Solr Plugins

Solr allows you to load custom code to perform a variety of tasks within Solr -- from custom Request Handlers to process your searches, to custom Analyzers and Token Filters for your text field, even custom Field Types.

How to Load Plugins

Plugin code can be loaded into Solr by putting your classes into a JAR file, and then configuring Solr to know how to find them.

If you want to use multiple SolrCores, and have a plugin available to all of them, you can place your JAR files in a directory specified using the "sharedLib" attribute in your solr.xml file prior to starting your servlet container.

For loading plugins in individual SolrCores, you have two options:

  1. Place your JARs in a lib directory in the instanceDir of your SolrCore. In the example program, the location is example/solr/lib. This directory does not exist in the distribution, so you would need to do mkdir for the first time.

  2. use the lib directive in your solrconfig.xml file to specify an arbitrary JAR path, directory of JAR files, or a directory plus regex that JAR file names must match.

Loading plugins uses a custom Class Loader. It has been tested with a variety of Servlet Containers, but given the multitudes of servlet containers available in the wild it may not always work with every servlet container.

The Old Way

Another method that works consistently on any servlet container is to:

  1. unpack the solr.war
  2. add a jar containing your custom classes to the WEB-INF/lib directory

  3. repack your new, customized, solr.war and use it.

Classes that are 'Pluggable'

The following is a complete list of every API that can be treated as a plugin in Solr, with information on how to use that configure your Solr instance to use an instance of that class.

Request Processing

SolrRequestHandler

Instances of SolrRequestHandler define the logic that is executed for any request. Multiple handlers (including multiple instances of the same SolrRequestHandler class with different configurations) can be specified in your solrconfig.xml...

  <requestHandler name="foo" class="my.package.CustomRequestHandler" />
  <requestHandler name="bar" class="my.package.AnotherCustomRequestHandler" />
  <requestHandler name="baz" class="my.package.AnotherCustomRequestHandler">
    <!-- initialization args may optionally be defined here -->
     <lst name="defaults">
       <int name="rows">10</int>
       <str name="fl">*</str>
       <str name="version">2.1</str>
     <lst>
     <int name="someConfigValue">42</int>
  </requestHandler>

for more info, see: SolrRequestHandler

SearchComponent

<!> Solr1.3

Instances of SearchComponent define discrete units of logic that can be combined together and reused by Request Handlers that know about them. (in particular: SearchHandler)

for more info, see: SearchComponent

QParserPlugin

QParserPlugin can be used to define customized user query processing instances of QParser .

First, implement a subclass of QParserPlugin.

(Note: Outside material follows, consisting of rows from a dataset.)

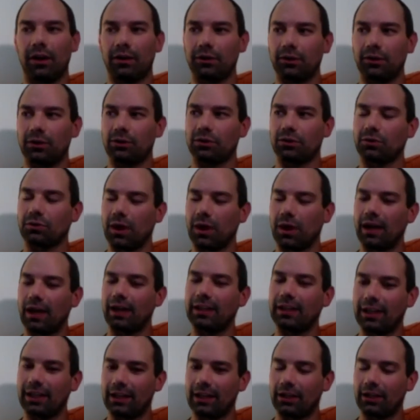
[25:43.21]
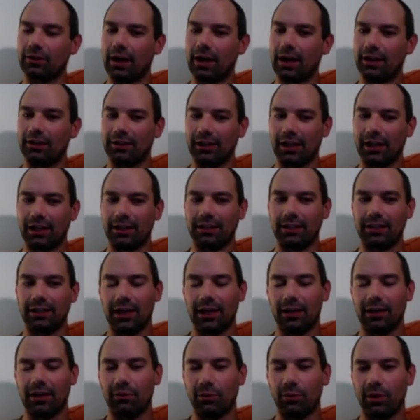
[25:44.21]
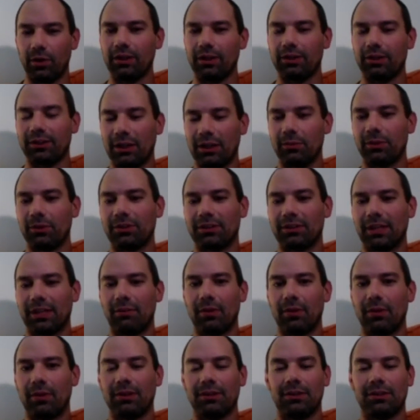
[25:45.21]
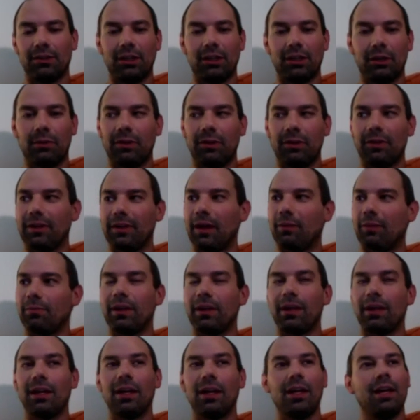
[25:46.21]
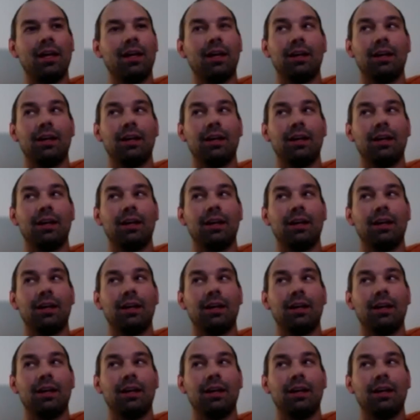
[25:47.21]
you're trying to get across the idea of what a summer's day means to you, whether that be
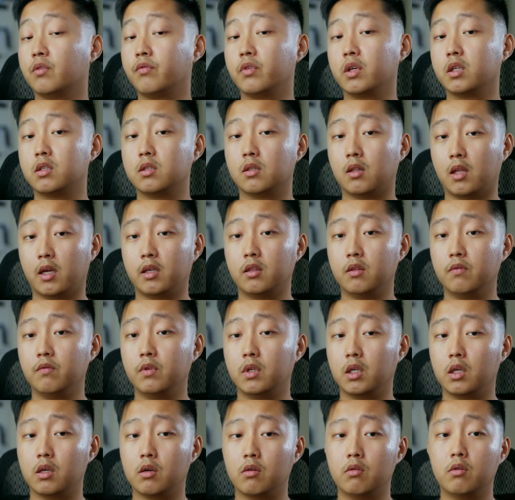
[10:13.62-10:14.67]
forget to like the
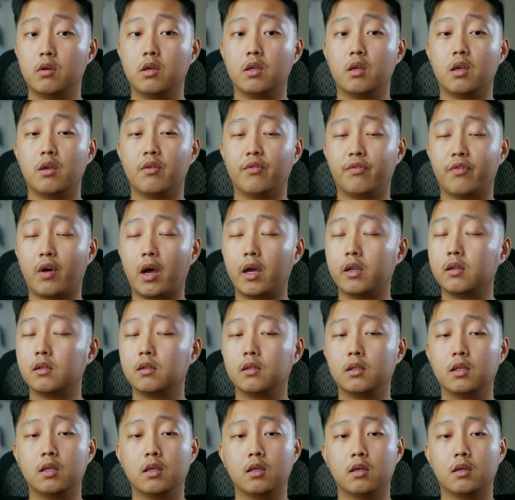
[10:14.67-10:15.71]
video. And
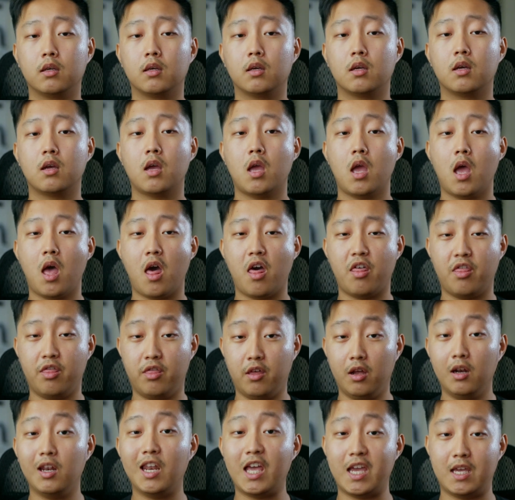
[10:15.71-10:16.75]
finally,
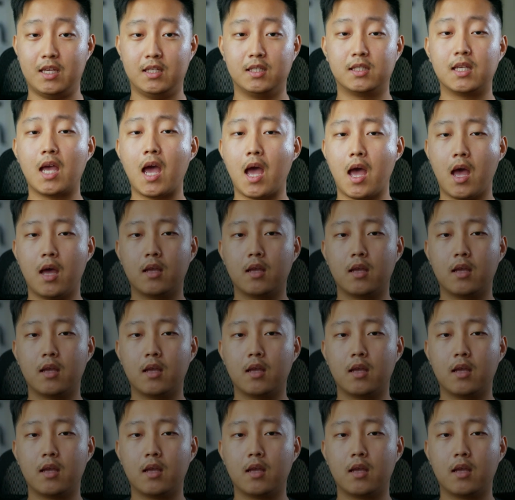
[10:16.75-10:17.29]
the laser.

This consists primarily of implementing the parse() method to construct the appropriate Query objects.

Next register it in solrconfig.xml like this:

  <queryParser name="myqueryparser" class="my.package.MyQueryParserPlugin" />

See SolrQuerySyntax and it's list of useful parser implementations for examples of writing a !QParserPlugin.

Having done this, you can choose to use your query parser on a one-time basis using the defType query parameter, like this:

http://mysolrmachine:8983/solr/select/?defType=myqueryparser&q=hi

You can also specify your query parser as part of the q parameter, like this:

http://mysolrmachine:8983/solr/select/?&q={!myqueryparser}hi

For more permanent use, you will likely want to define a separate SolrRequestHandler for your parser, like this:

   <requestHandler name="dismax" class="solr.SearchHandler" >
    <lst name="defaults">
     <str name="defType">myqueryparser</str>
     ...

ValueSourceParser

Use this to plugin your own custom functions see FunctionQuery.

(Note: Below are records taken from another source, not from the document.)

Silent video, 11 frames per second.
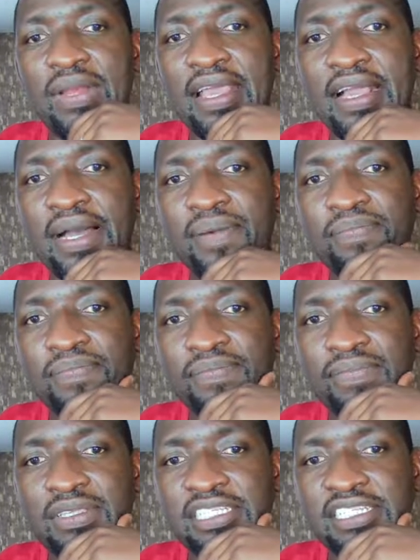
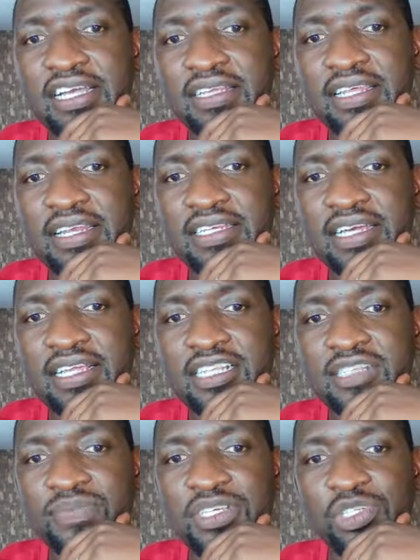come check, then attack this
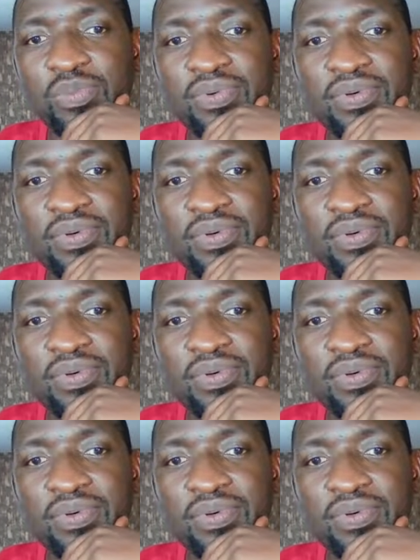bishop,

register in solrconfig.xml directly under the <config> tag

<valueSourceParser name="myfunc" class="com.mycompany.MyValueSourceParser" />

The class must implement org.apache.solr.search.ValueSourceParser

Highlighting

/!\ :TODO: /!\ NEED DOCS

SolrFragmenter

/!\ :TODO: /!\ NEED DOCS

SolrFormatter

/!\ :TODO: /!\ NEED DOCS

UpdateRequestProcessorFactory

/!\ :TODO: /!\ NEED DOCS

See UpdateRequestProcessor

QueryResponseWriter

Instances of QueryResponseWriter define the formatting used to output the results of a request. Multiple writers (including multiple instances of the same QueryResponseWriter class with different configurations) can be specified in your solrconfig.xml...

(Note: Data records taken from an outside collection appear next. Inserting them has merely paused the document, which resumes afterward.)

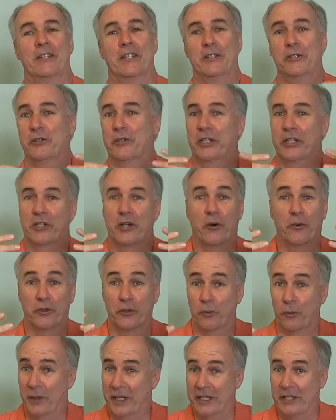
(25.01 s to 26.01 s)
that you can go
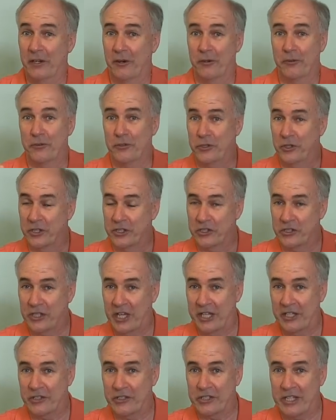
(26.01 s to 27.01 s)
into Windows, you can
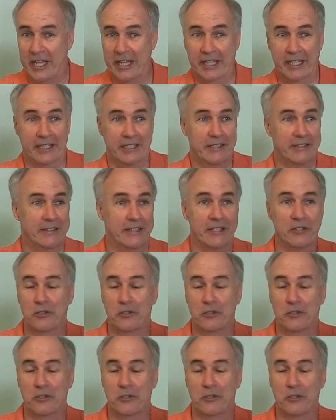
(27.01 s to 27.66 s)
change settings,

  <queryResponseWriter name="wow" class="my.package.CustomResponseWriter" />
  <queryResponseWriter name="woz" class="my.package.AnotherCustomResponseWriter" />
  <queryResponseWriter name="woz" class="my.package.AnotherCustomResponseWriter" >
    <!-- initialization args may optionally be defined here -->
    <int name="someConfigValue">42</int>
  </queryResponseWriter>

Similarity

The Similarity class is a native Lucene concept that determines how much of the score calculations for the various types of queries are executed. For more information on how the methods in the Similarity class are used, consult the Lucene scoring documentation. If you wish to override the DefaultSimilarity provided by Lucene, you can specify your own subclass in your schema.xml...

  <similarity class="my.package.CustomSimilarity"/>

CacheRegenerator

The CacheRegenerator API allows people who are writing custom SolrRequestHandlers which utilize custom User Caches to specify how those caches should be populated during autowarming. A regenerator class can be specified when the cache is declared in your solrconfig.xml...

    <cache name="myCustomCacheInstance"
      class="solr.LRUCache"
      size="4096"
      initialSize="1024"
      autowarmCount="1024"
      regenerator="my.package.CustomCacheRegenerator"
      />

Fields

Analyzer

The Analyzer class is a native Lucene concept that determines how tokens are produced from a piece of text. Solr allows Analyzers to be specified for each fieldtype in your schema.xml that uses the TextField class -- and even allows for different Analyzers to be specified for indexing text as documents are added, and parsing text specified in a query...

    <fieldtype name="text_foo" class="solr.TextField">
      <analyzer class="my.package.CustomAnalyzer"/>
    </fieldType>
    <fieldtype name="text_bar" class="solr.TextField">
      <analyzer type="index" class="my.package.CustomAnalyzerForIndexing"/>
      <analyzer type="query" class="my.package.CustomAnalyzerForQuering"/>
    </fieldType>

Solr also provides a SolrAnalyzer base class which can be used if you want to write your own Analyzer and configure the "positionIncrementGap" in your schema.xml...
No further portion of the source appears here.